Por seu lado a Comissão Europeia, no seu mais recente relatório sobre o Estado de direito da UE, publicado em meados de 2023, afirmou ver com preocupação a pouca transparência do sistema judicial, a falta de investigações de corrupção relativas a altos funcionários e ao seu círculo, a interferência no financiamento dos media, a utilização constante de medidas de emergência e a existência de obstáculos para organizações da sociedade civil.
A organização não-governamental Repórteres Sem Fronteiras - que já classificou o primeiro-ministro Viktor Orbán como "um predador da liberdade de imprensa" por ter "um império mediático" financiado por si e empresários do seu círculo mais próximo - coloca hoje a Hungria na 72.ª posição no índice sobre liberdade de imprensa, quando em 2004 o país ocupava a 26.ª posição entre 180 países.

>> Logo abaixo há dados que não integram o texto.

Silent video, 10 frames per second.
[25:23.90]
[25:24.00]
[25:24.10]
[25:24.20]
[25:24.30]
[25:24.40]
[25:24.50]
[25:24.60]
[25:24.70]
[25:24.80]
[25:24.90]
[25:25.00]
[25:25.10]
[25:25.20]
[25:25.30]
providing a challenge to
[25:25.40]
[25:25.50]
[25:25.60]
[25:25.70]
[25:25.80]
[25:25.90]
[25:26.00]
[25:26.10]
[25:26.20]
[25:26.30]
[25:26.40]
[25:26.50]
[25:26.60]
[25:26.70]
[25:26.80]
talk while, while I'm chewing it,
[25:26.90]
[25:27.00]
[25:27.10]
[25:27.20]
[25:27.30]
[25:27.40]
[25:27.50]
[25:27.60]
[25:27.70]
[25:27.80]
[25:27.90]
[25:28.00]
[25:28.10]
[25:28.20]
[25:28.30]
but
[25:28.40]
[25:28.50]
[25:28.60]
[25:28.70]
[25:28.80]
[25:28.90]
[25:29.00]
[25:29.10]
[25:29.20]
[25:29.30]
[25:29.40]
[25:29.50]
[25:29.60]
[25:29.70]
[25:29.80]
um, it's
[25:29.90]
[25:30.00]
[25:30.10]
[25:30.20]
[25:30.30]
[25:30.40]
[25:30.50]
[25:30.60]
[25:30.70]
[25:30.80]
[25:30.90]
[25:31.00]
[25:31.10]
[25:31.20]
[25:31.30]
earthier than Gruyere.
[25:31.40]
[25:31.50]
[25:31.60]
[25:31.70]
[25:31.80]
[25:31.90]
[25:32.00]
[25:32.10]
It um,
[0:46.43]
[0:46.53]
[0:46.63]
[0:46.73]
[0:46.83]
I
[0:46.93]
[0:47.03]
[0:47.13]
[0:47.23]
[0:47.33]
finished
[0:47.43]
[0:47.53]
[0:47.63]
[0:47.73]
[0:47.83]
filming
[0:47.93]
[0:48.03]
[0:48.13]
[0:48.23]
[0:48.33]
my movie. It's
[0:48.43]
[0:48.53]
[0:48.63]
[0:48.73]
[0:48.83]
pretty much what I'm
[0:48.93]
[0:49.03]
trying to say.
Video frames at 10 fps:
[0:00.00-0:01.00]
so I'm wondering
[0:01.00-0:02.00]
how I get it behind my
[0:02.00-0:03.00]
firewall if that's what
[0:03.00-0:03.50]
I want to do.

Também a organização Humans Rights Watch tem vindo a sublinhar que o governo húngaro "prossegue o seu ataque ao Estado de direito e às instituições democráticas" e fala num "ambiente mediático distorcido", na "discriminação" das pessoas LGBTQI, em "expulsões ilegais de migrantes" e no acesso "quase impossível" ao asilo na Hungria.

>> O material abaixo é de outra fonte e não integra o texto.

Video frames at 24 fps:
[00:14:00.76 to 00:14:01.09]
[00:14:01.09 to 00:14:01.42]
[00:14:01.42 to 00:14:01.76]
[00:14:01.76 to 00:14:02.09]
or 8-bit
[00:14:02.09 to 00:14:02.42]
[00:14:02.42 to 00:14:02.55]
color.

No que toca ao asilo, os dados oficiais dão conta de 45 pedidos à Hungria em 2022, num total de 873.680 feitos à UE, já que, para fazer esta solicitação estando fora do país, é necessário deslocar-se às embaixadas húngaras em Belgrado (Sérvia) ou em Kiev (Ucrânia).
Apesar deste contexto, certo é que, para a população húngara, a UE ainda é vista com bons olhos, pois quase metade (46%) dos inquiridos húngaros no mais recente Eurobarómetro, publicado em meados de abril de 2024, dizem ter uma imagem "totalmente positiva" do projeto europeu. Este número compara com 42% em 2004.
Neste 20.º aniversário do início da integração europeia, que marcou uma viragem para o Ocidente após décadas de ocupação soviética, a pró-europeia Hungria vê-se isolada na UE pelo controverso posicionamento do primeiro-ministro húngaro.